# What is being asked
Please give back each entry below unaltered, leaving the pictures out.

# Data to examine
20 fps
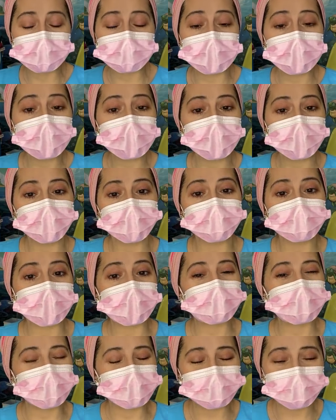So I hope
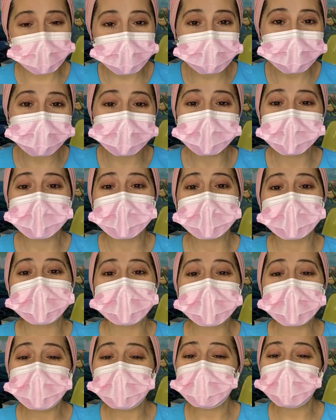that makes sense.
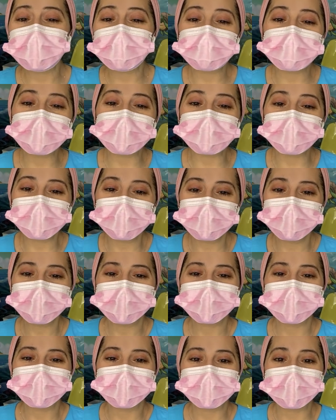Thank you, Rimaru.
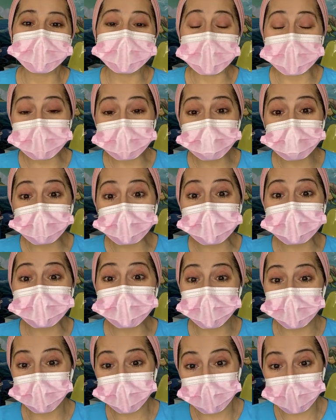Yes,
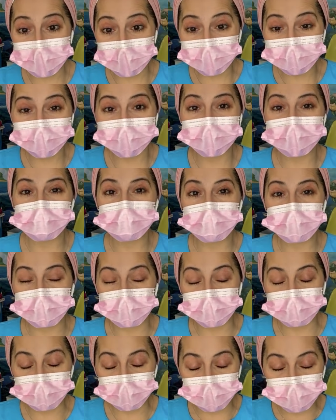please do that and let me
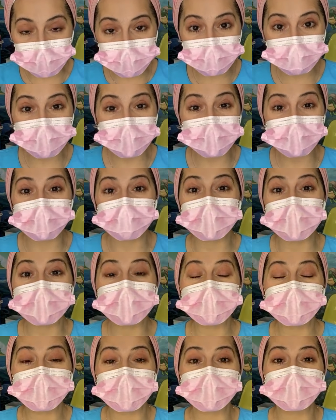know how it goes, because
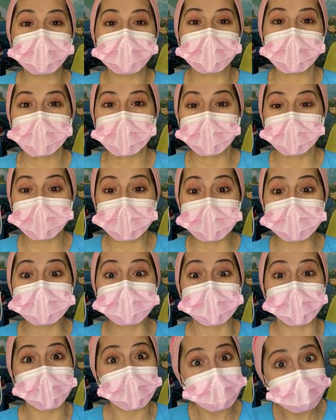when you give
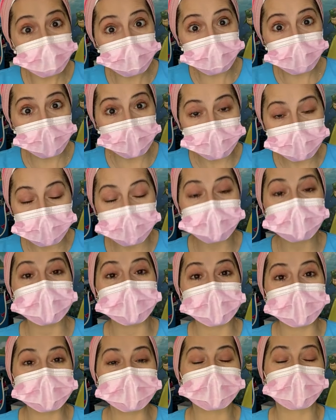kids lots of
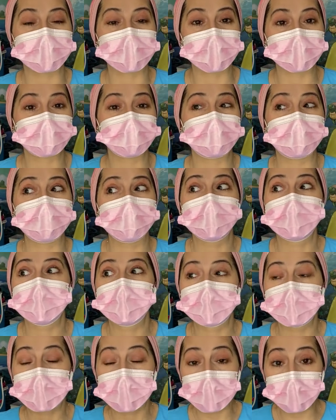chances, kids are actually
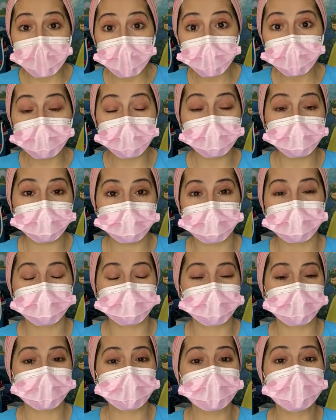happier to
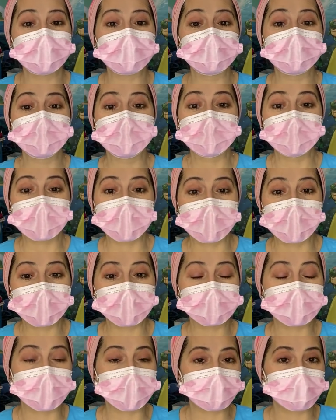come and sit
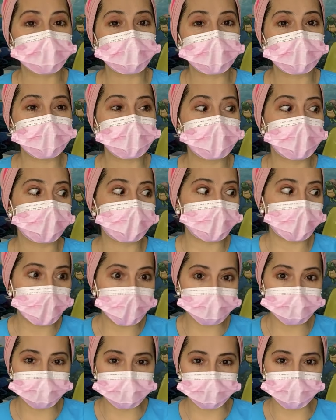and actually
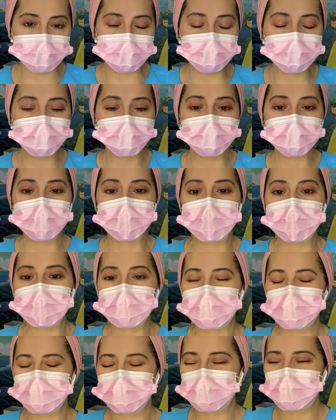cooperate.
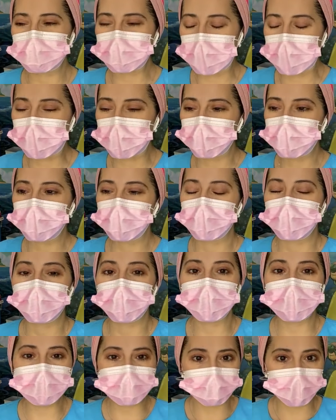So now
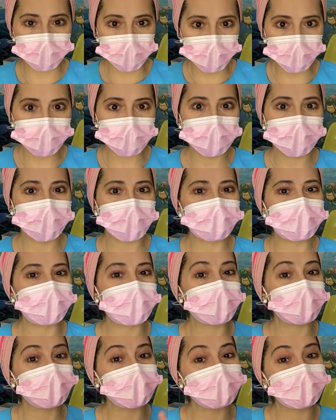we spoke
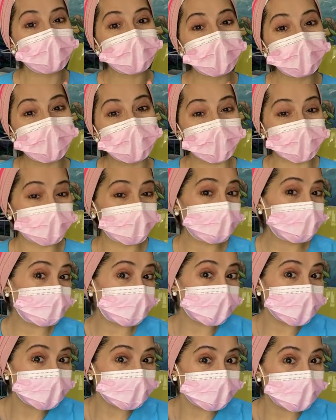about the
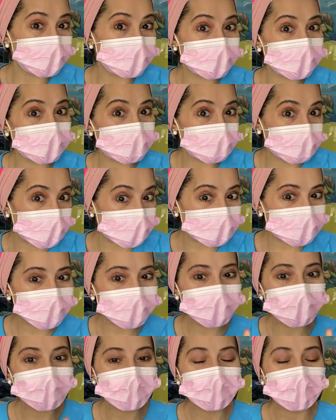electric brush, which is
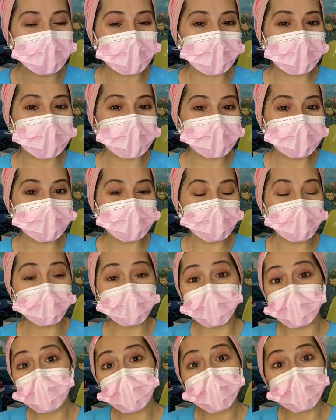amazing, and the
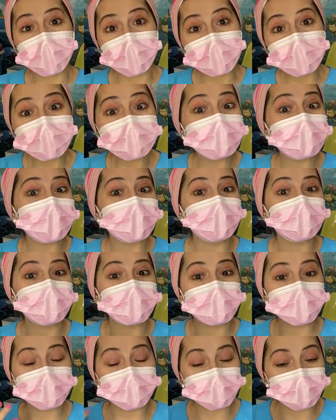toothpaste and
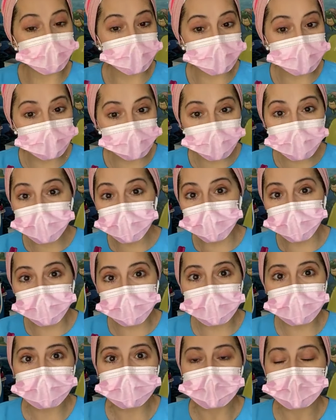which toothpaste to
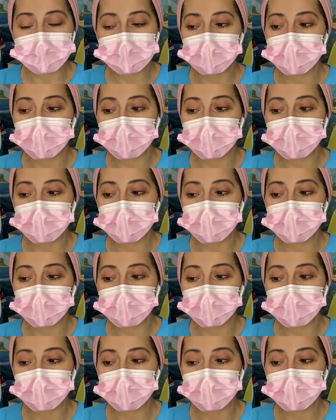use.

# Written answer
20 fps
So I hope
that makes sense.
Thank you, Rimaru.
Yes,
please do that and let me
know how it goes, because
when you give
kids lots of
chances, kids are actually
happier to
come and sit
and actually
cooperate.
So now
we spoke
about the
electric brush, which is
amazing, and the
toothpaste and
which toothpaste to
use.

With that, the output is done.